- Work required
The listing is to be returned word for word, without its images.

- Source material
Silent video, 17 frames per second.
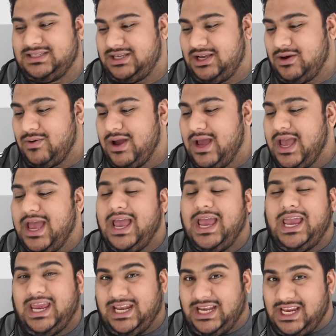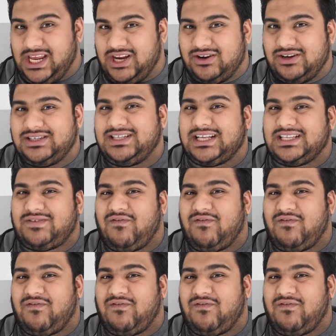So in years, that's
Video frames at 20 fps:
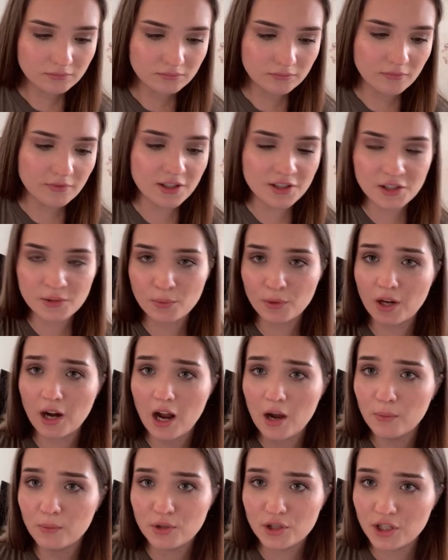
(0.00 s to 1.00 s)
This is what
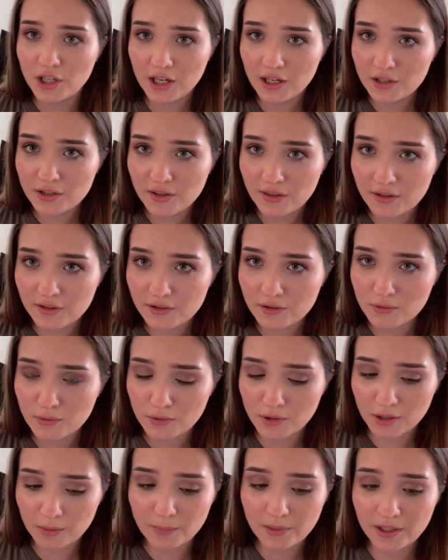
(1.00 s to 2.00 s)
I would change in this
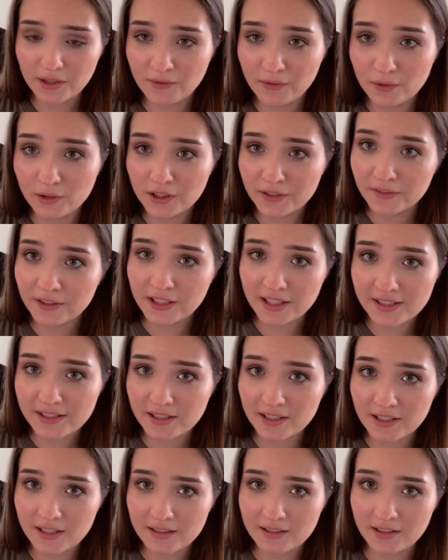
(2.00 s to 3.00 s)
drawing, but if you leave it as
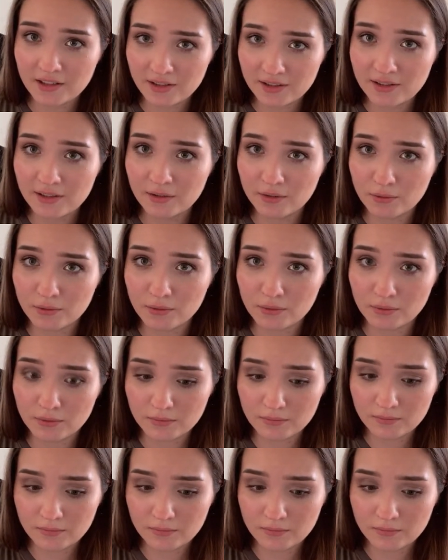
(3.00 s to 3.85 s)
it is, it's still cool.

- Solved exercise
Silent video, 17 frames per second.
So in years, that's
Video frames at 20 fps:
(0.00 s to 1.00 s)
This is what
(1.00 s to 2.00 s)
I would change in this
(2.00 s to 3.00 s)
drawing, but if you leave it as
(3.00 s to 3.85 s)
it is, it's still cool.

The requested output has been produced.